膳「おはよう直士君( 笑 )また直しといたから♪」
!!まだこの流れには慣れない…。だが彼女に裂かれたはずの腹は全て元通りになっていた。
「また、助けられちゃいましたね。ありがとうございます。それで彼女は?」
地面にしゃがんでいる膳さんの目の前に元通りの顔に戻った未歩が倒れていた。どうやら意識をうしなっているようだ。
膳「安心しなよ♪無事彼女についてた霊は取り除いといたからさ( 笑 )直士君も仕事してよね♪」
「す、すみません…。」
膳「これで呪いは解けた♪入院しているお友達というのも時期に目が覚めるだろう( 笑 )…ただ……彼女についてた霊からは呪いをあまり…というかなにも感じなかったんだよね?悪意のない霊が気まぐれに人に取り憑くとは思えない( 笑 )…僕の考え過ぎかな♪」
膳さんの言っていることがどういう事なのか分かるようでいまいち分からなかった。だが流石の膳さんも苦笑いしていた。
翌日の部活で
未歩「昨日のことはいまいちよく覚えてないの…。なんだか分からないけど直士君が私を助けてくれたんだよね??…さっき病院から電話があってね…2人とも目覚めたんだって!…私2人のこと少し憎んだり…したこともあったの。でもね!それは間違いなんだって!自分で追いつく努力が足りなかったんだって!分かったの!これから2人のところに行って自分の気持ちをしっかり話して謝ってこれからのこと、たくさん話そうと思うの!直士君はやっぱり陸上部には入らないんだよね?でも話聞いてくれて…私をどうしようもない気持ちから救ってくれて…ありがとう!」
彼女はただ笑いながら俺に言った。これが彼女の本当の笑顔なのだと思った。太陽よりも眩しい彼女の笑顔は俺をも笑わせてくれた。

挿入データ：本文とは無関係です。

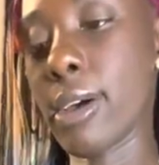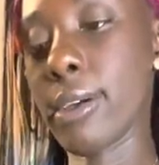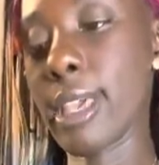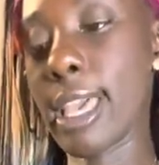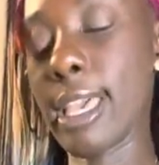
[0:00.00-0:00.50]

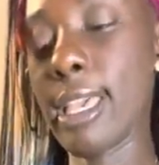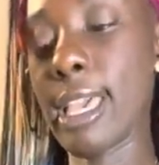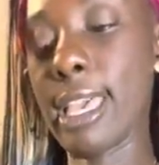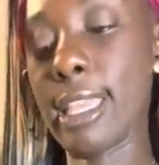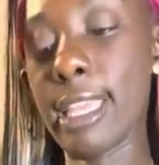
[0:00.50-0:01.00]
Okay,
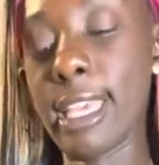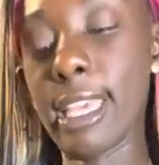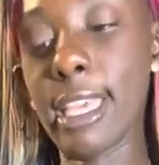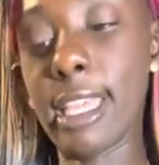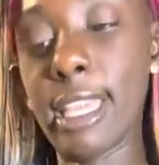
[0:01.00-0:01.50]
and
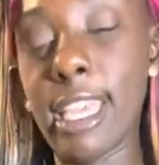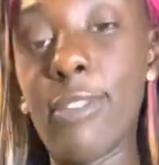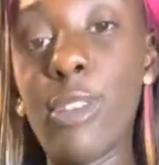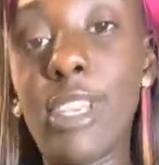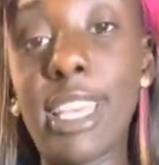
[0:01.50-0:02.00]
then
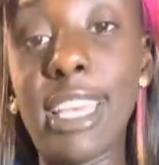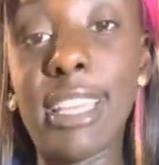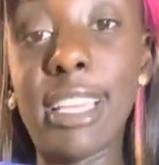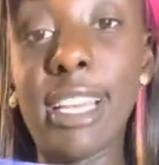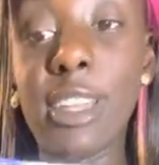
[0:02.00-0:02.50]
if you didn't
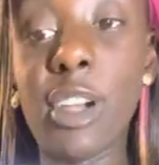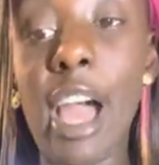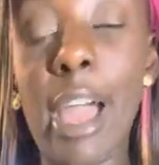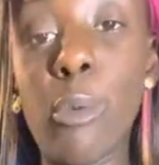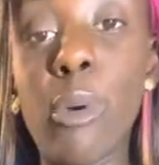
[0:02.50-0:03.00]
get the color
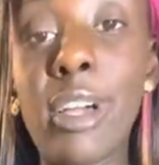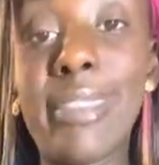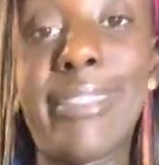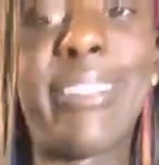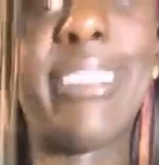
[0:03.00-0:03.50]
guide
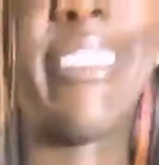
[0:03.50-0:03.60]
once,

「俺は何もしてないよ。未歩が自分で乗り越えただけでしょ?何か悩んでたみたいだけど解決してよかったね。」
本当に俺は何もしていない。今回は全て膳さんが解決した。もし膳さんが来ていなかったらと思うとぞっとする。俺もまだまだ弱い。呪の発動だってできなかった。これからは、もっと…もっと強くなりたい!

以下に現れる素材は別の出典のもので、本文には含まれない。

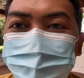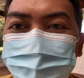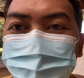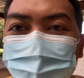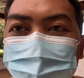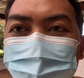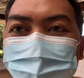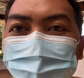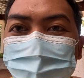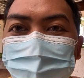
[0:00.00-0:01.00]

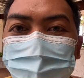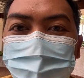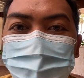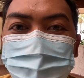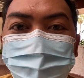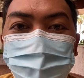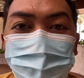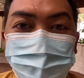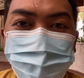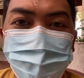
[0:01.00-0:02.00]
try Cebu
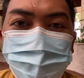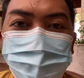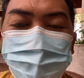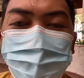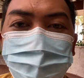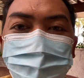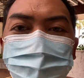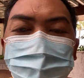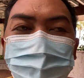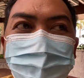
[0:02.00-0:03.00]
lechon.
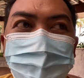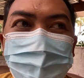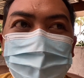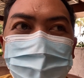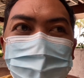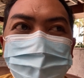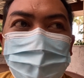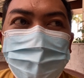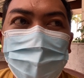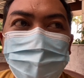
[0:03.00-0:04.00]
So,
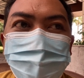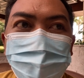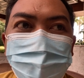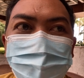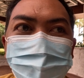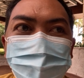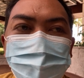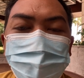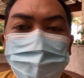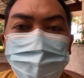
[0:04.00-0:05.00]
maybe I'll take him
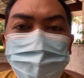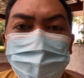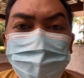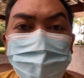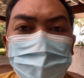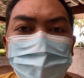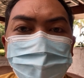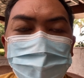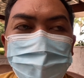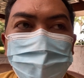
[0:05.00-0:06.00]
to near the
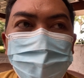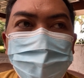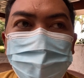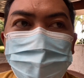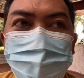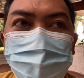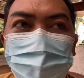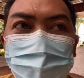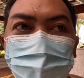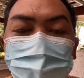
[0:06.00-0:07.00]
airport. There is
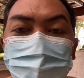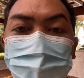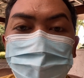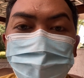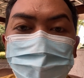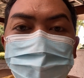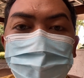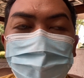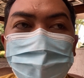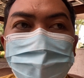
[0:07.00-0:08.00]
Rico's lechon
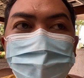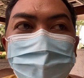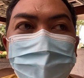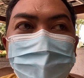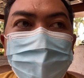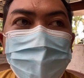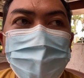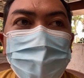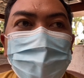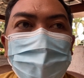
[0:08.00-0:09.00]
there.
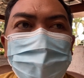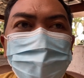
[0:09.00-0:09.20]
I don't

未歩「本当に…ありがとう。それじゃ、私そろそろ行くね!なにか困ったことがあったら今度は私が話聞くから!」
そう言って彼女は走り去っていった。俺も家に帰るか。
姉「なにー?あんた告白成功しなかったの?!私がせっかく一肌脱いだと言うのに…!」
家に帰るなり姉と告白についてのことを語り少しホッとした。3日後には学校が始まる。
「さてとっ!溜まった課題、やりますか!」
……………………………………………………………………「失敗したか…上手くいけば地獄の奴らを殺せると思ったが………まぁ低級な動物霊など差し向けても結果は見えていた………………次はもう少しキツめの奴を差し向けると……するか……」………………………………………………
久々にあきばがこいしくなりましたぁ。